From start to end, write out the following data exactly, apart from its images.
SOURCE DATA Start Marker
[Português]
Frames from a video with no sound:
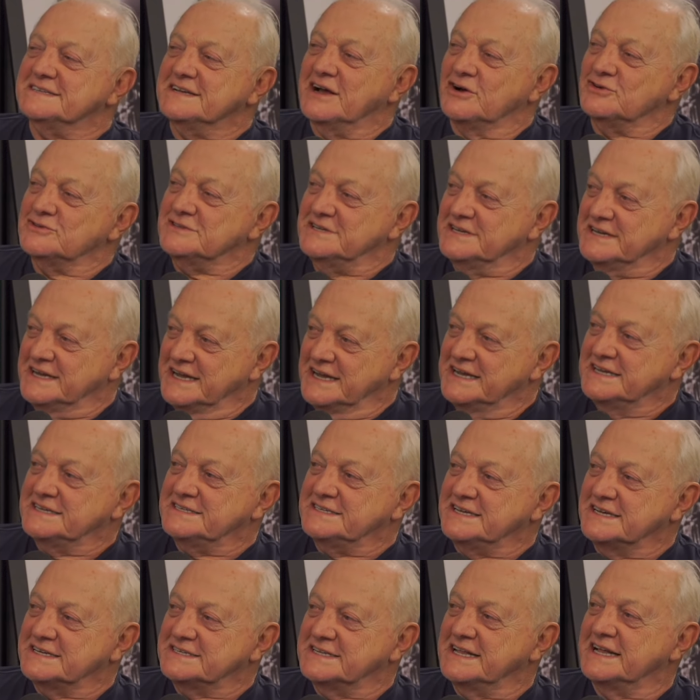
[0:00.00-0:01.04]

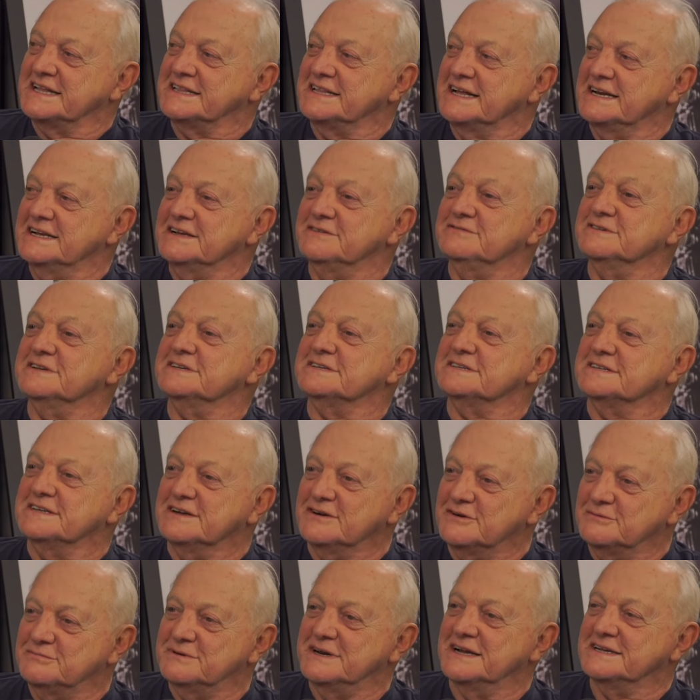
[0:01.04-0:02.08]
audiências da
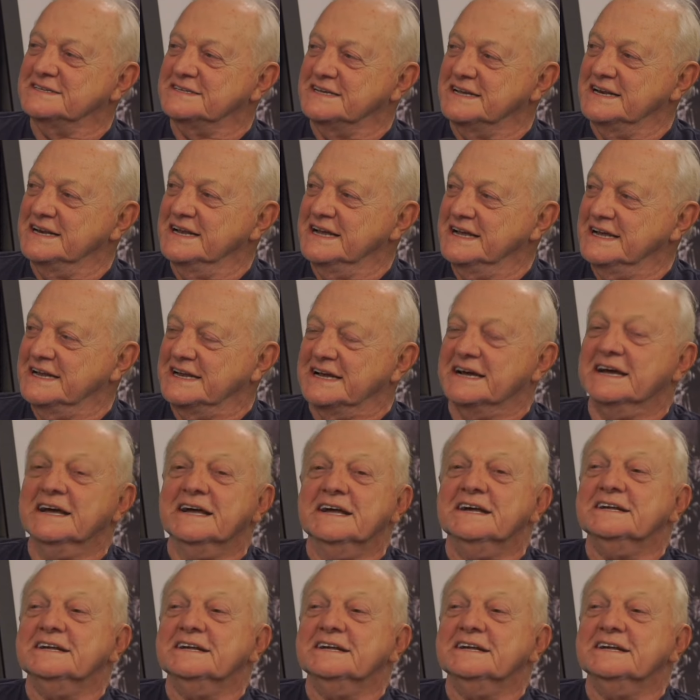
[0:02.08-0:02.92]
televisão brasileira,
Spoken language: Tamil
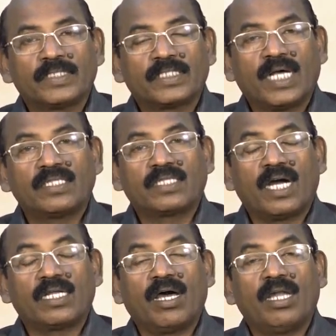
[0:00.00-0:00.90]

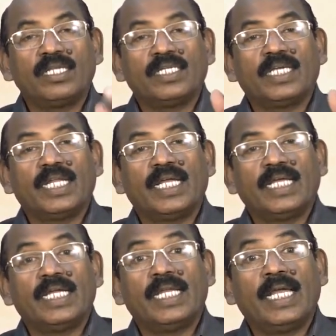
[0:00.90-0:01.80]
சாத்தானால் என்னை
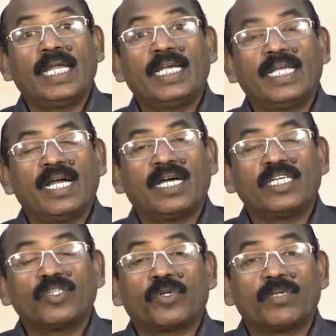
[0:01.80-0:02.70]
நேரடியாக
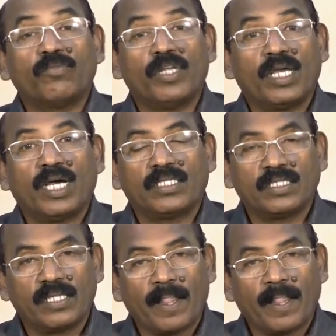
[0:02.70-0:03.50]
தொட முடியாது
SOURCE DATA End Marker
* EXERCISE ANSWER *
[Português]
Frames from a video with no sound:
[0:00.00-0:01.04]

[0:01.04-0:02.08]
audiências da
[0:02.08-0:02.92]
televisão brasileira,
Spoken language: Tamil
[0:00.00-0:00.90]

[0:00.90-0:01.80]
சாத்தானால் என்னை
[0:01.80-0:02.70]
நேரடியாக
[0:02.70-0:03.50]
தொட முடியாது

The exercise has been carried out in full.